2. EAT BUGS FOR MONEY! - In this game show, which IIRC was named by Dave Barry, the contestants would be asked to eat huge, hideous insects for cash and prizes.

It would work like this; three contestants, carefully screened to ensure you don’t get any nuts who actually enjoy eating bugs, would be presented with a series of filthy, disgusting bugs, working from small routine bugs (flies, maggots, small spiders) to really awful bugs like those giant insects they have in South America. Each contestant would be given a pool of $1 million to work from and would have to “bid” on the amount of money they’d be willing to eat the bug for. The bids, however, must always add up to $1 million, so whatever you have left during your last bid is automatically your bet. The LOWEST bid would then have to eat the bug and would be paid their bid. The contestants therefore have to balance their bids; do you big high early on so you can have the lowest bid when they bring out the humongous bugs, or do you bet low and just take a little money and avoid eating the giant beetle? At various points during the contest, contestants would be asked a variety of trivia questions to earn advantages during the game (“Okay, Cindy, if you can tell us who the President of France was during World War One, we’ll coat your praying mantis in chocolate before you eat it.”) If you refuse to eat a bug, you lose your winnings and you have to give all your worldly possessions to the other contestants.
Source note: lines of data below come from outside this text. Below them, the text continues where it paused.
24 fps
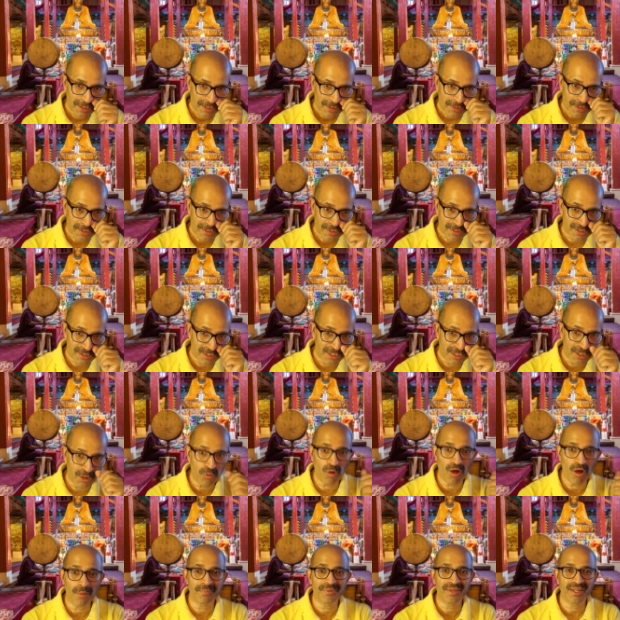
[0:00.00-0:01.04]
This is a new
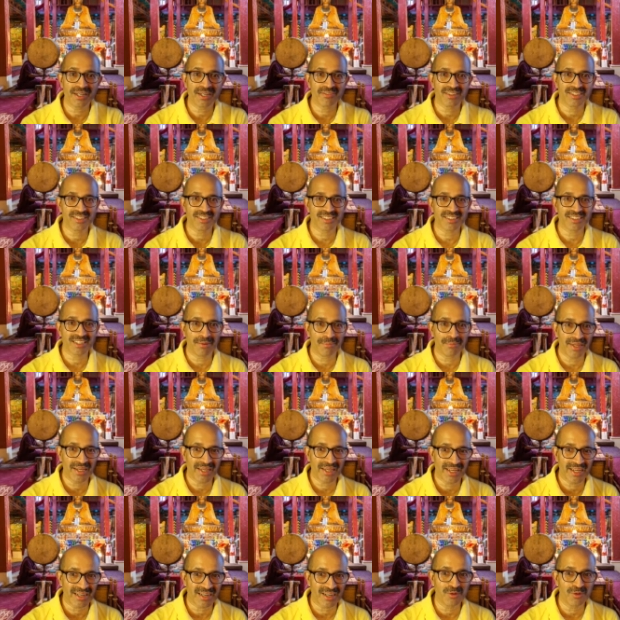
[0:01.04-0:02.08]
object which is coming
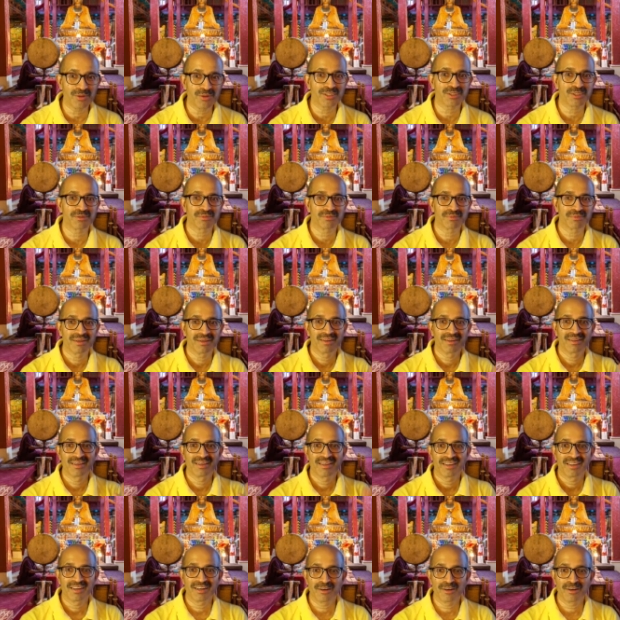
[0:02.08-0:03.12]
in. Looks
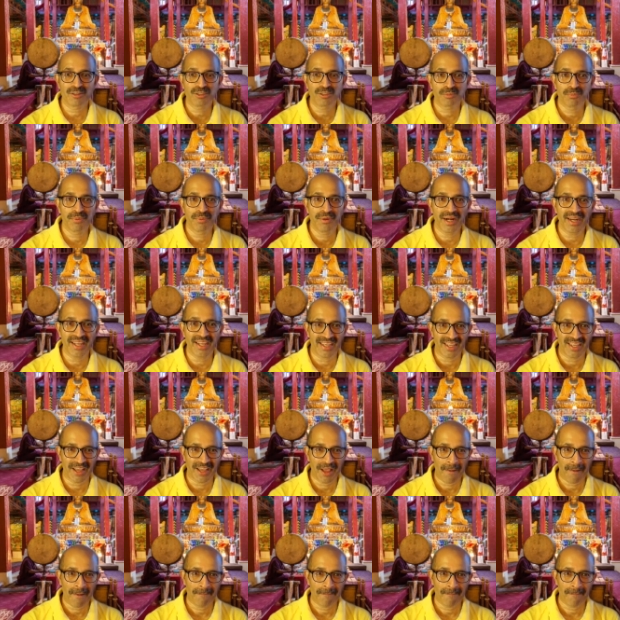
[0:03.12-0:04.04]
pretty.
At the end of the game, the player with the most total money gets all the money, a new car, and some mouthwash; the losers only get 10% of their winnings. And some mouthwash.

  1. AMATEUR CROCODILE HUNTER - In Amateur Crocodile Hunter, the object of the game is to survive a set amount of time in a cage or pen with an extremely dangerous animal.

Contestants would be offered two choices, each presenting a different degree of risk, but with the riskier one offering more money. (e.g. “Okay, Bill, do you want to spend five minutes in a fifty-foot pen with a gigantic polar bear for $100,000, or ten minutes in a ten-foot cage with a king cobra for $250,000?”) The contestant would then attempt to answer three trivia questions in ascending difficulty; every right answer gives the contestant some advantage over the animal, e.g. thick leather knee-high boots for dealing with the cobra, or an aluminum baseball bat to try to fend off the big hungry panther.

If you survive the set period of time with the animal, you win the entire pot. If you don’t, 10% of the pot is paid to your family.